*Work instructions*:
Leave out the pictures and print the rest of the entries exactly as they stand.

*Data section*:
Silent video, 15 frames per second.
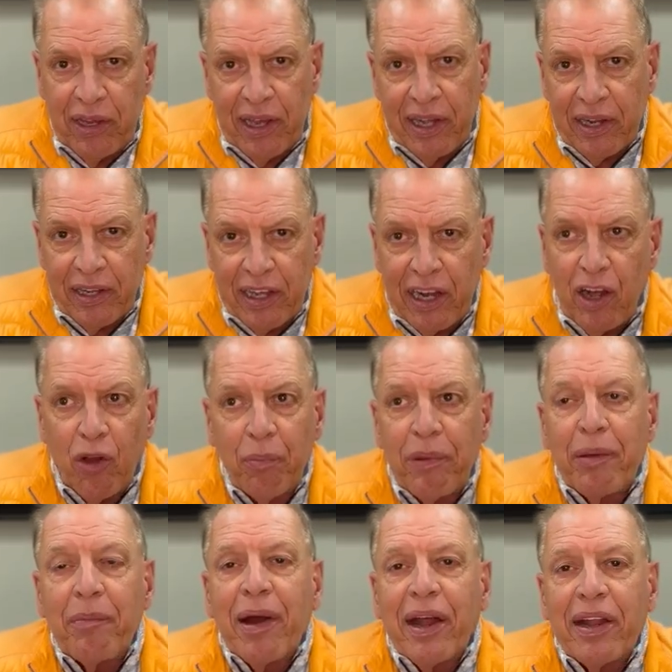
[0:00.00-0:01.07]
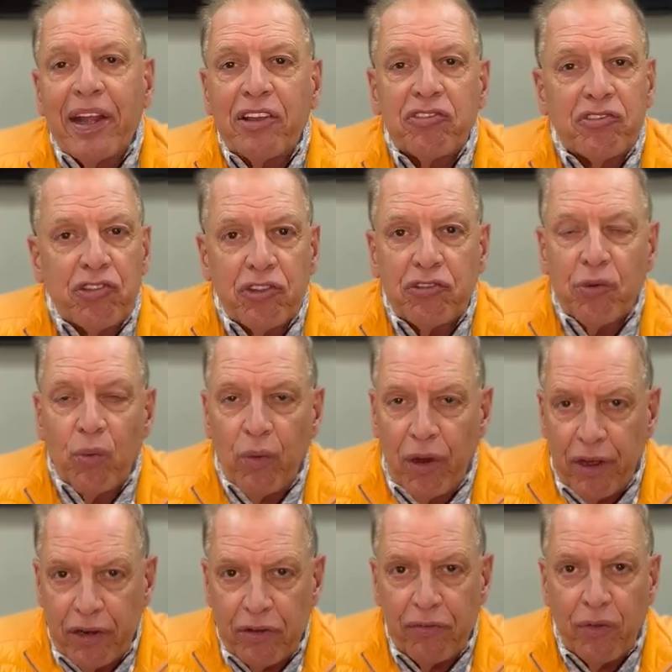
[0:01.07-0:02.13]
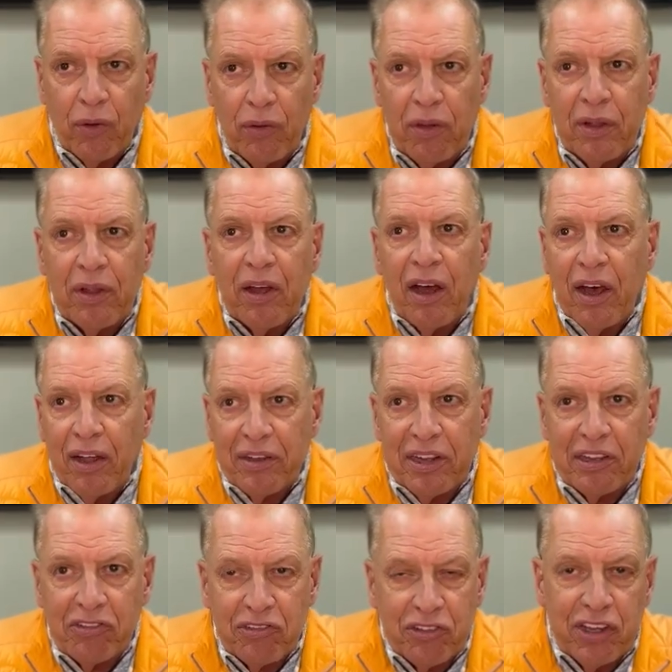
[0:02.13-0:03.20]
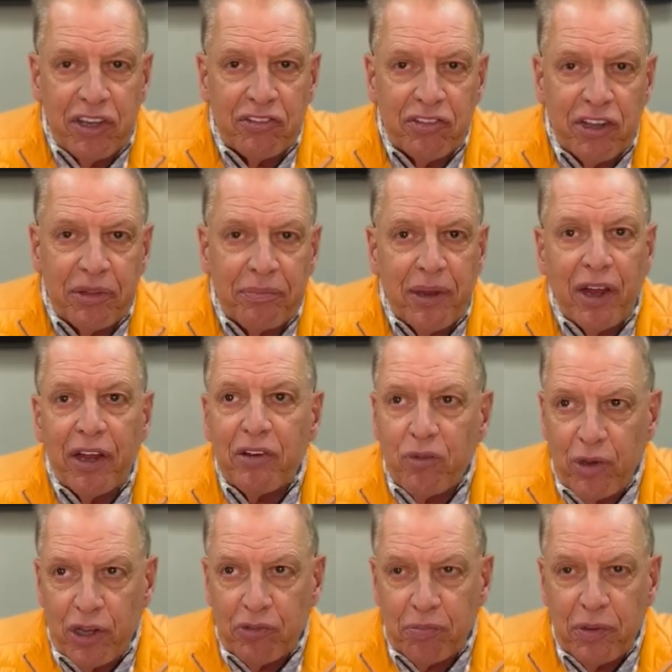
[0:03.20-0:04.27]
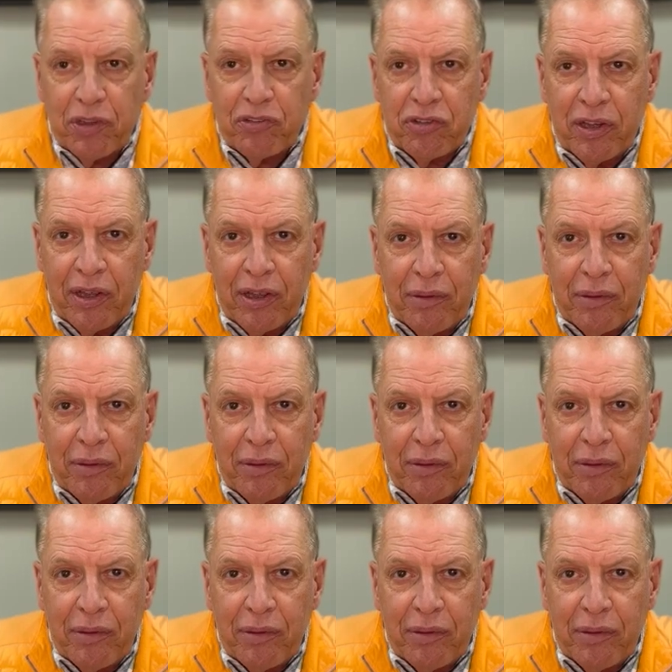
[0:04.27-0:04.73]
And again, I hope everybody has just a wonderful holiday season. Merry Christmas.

*Written solution*:
Silent video, 15 frames per second.
[0:00.00-0:01.07]
[0:01.07-0:02.13]
[0:02.13-0:03.20]
[0:03.20-0:04.27]
[0:04.27-0:04.73]
And again, I hope everybody has just a wonderful holiday season. Merry Christmas.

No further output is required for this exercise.